Re: Bug: Discontigmem virt_to_page() [Alpha,ARM,Mips64?]

From: Martin J. Bligh (Martin.Bligh@us.ibm.com)
Date: Fri May 03 2002 - 01:33:43 EST


FYI, whilst we've mentioned NUMA-Q in these arguments, much of this
is generic to any 32 bit NUMA machine, the new x440 for example.

> I don't think it make sense to attempt breaking GFP_KERNEL semantics in
> 2.4 but for 2.5 we can change stuff so that all non-DMA users can ask
> for ZONE_NORMAL that will be backed by physical memory over 4G (that's
> fine for all inodes,dcache,files,bufferheader,kiobuf,vma and many other
> in-core data structures never accessed by hardware via DMA, it's ok even
> for the buffer cache because the lowlevel layer has the bounce buffer
> layer that is smart enough to understand when bounce buffers are needed
> on top of the physical address space pagecache).

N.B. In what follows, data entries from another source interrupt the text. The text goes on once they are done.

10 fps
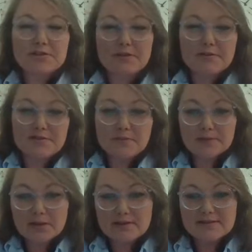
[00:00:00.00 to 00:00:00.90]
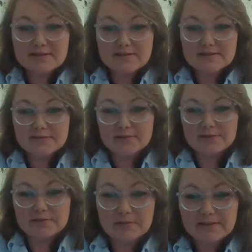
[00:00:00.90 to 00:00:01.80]
to show the supercontinent of
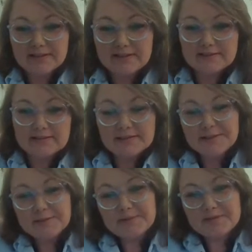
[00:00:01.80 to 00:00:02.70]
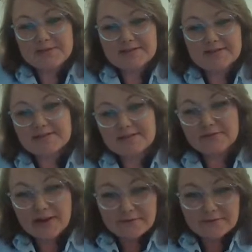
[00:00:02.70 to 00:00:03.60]
Gondwana, which consisted of
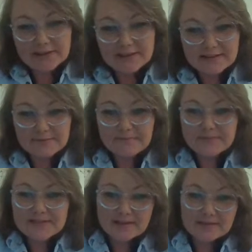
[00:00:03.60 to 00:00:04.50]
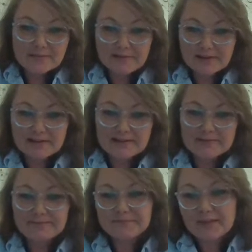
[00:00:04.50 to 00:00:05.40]
Africa, South
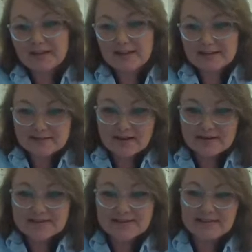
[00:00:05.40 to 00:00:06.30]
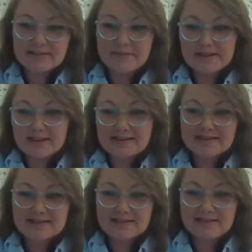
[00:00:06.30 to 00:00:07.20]
America, Antarctica,
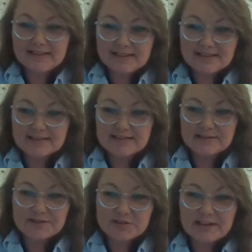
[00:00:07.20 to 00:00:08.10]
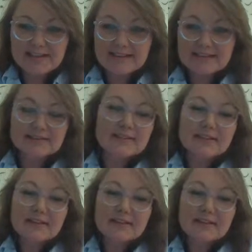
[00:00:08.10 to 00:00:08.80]
Madagascar, India, and Australia.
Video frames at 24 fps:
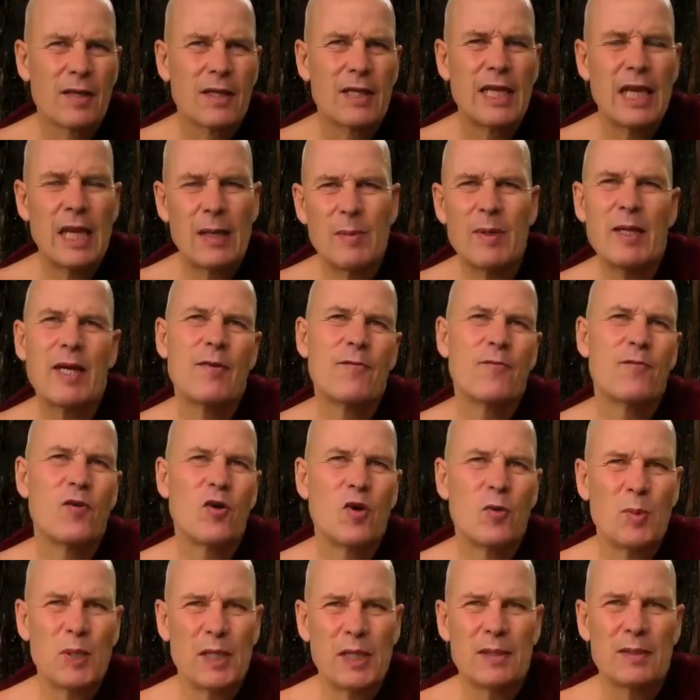Naming and
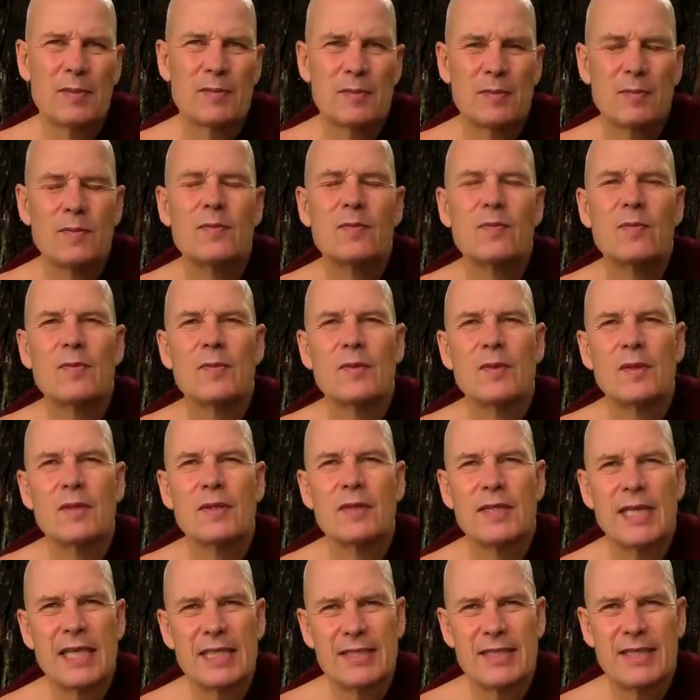forming,
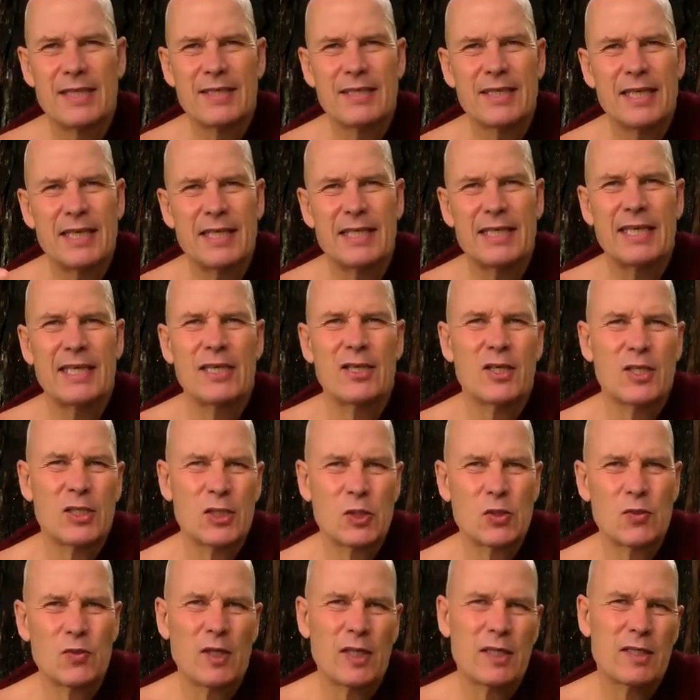designating and
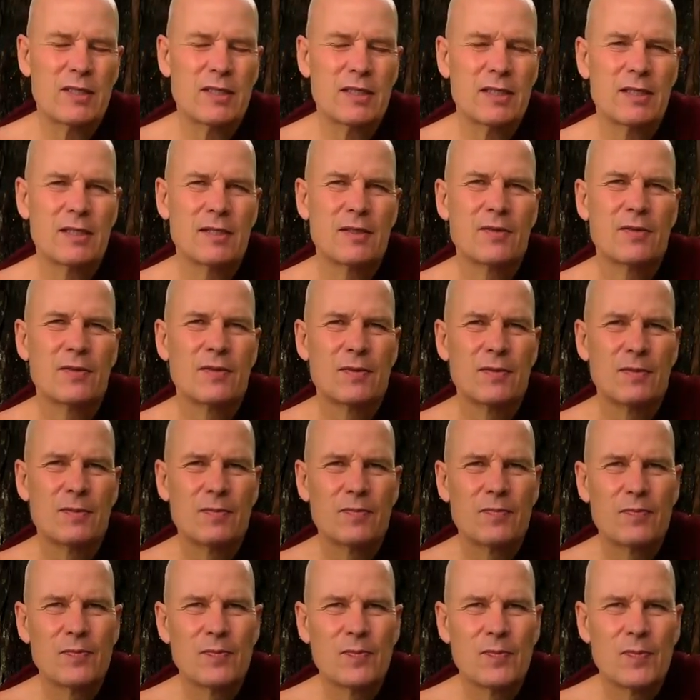constructing.
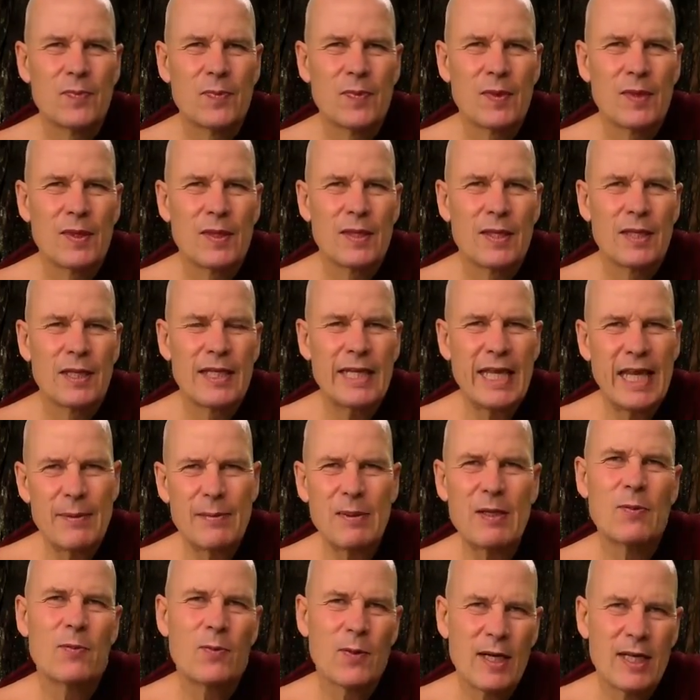
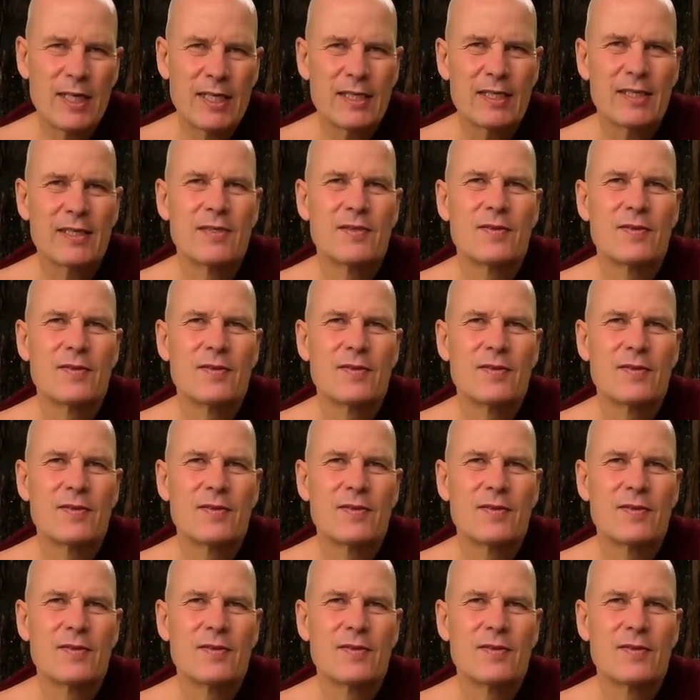Naming what,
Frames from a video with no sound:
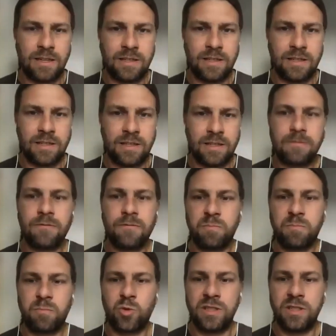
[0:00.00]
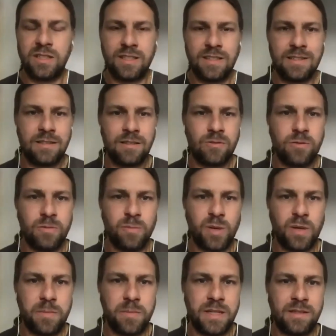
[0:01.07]
it's pretty easy to
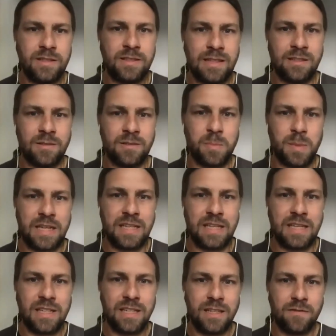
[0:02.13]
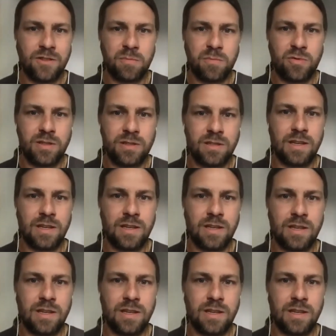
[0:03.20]
implement it at the beginning of the process.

Sounds good. Hopefully we can kill off ZONE_DMA for the old ISA stuff
at the same time except as a backwards compatibility config option that
you'd have to explicitly enable ...
 
> Again note that nonlinear can do nothing to help you there, the
> limitation you deal with is pci32 and the GFP API, not at all about
> discontigmem or nonlinear. we basically changed topic from here.

There are several different problems we seem to be discussing here:

1. Cleaning up discontig mem alloc for UMA machines.
2. Having a non-contiguous ZONE_NORMAL across NUMA nodes.
3. DMA addressibility of memory.

(and probably others I've missed). Nonlinear is more about the
first two, and not the third, at least to my mind.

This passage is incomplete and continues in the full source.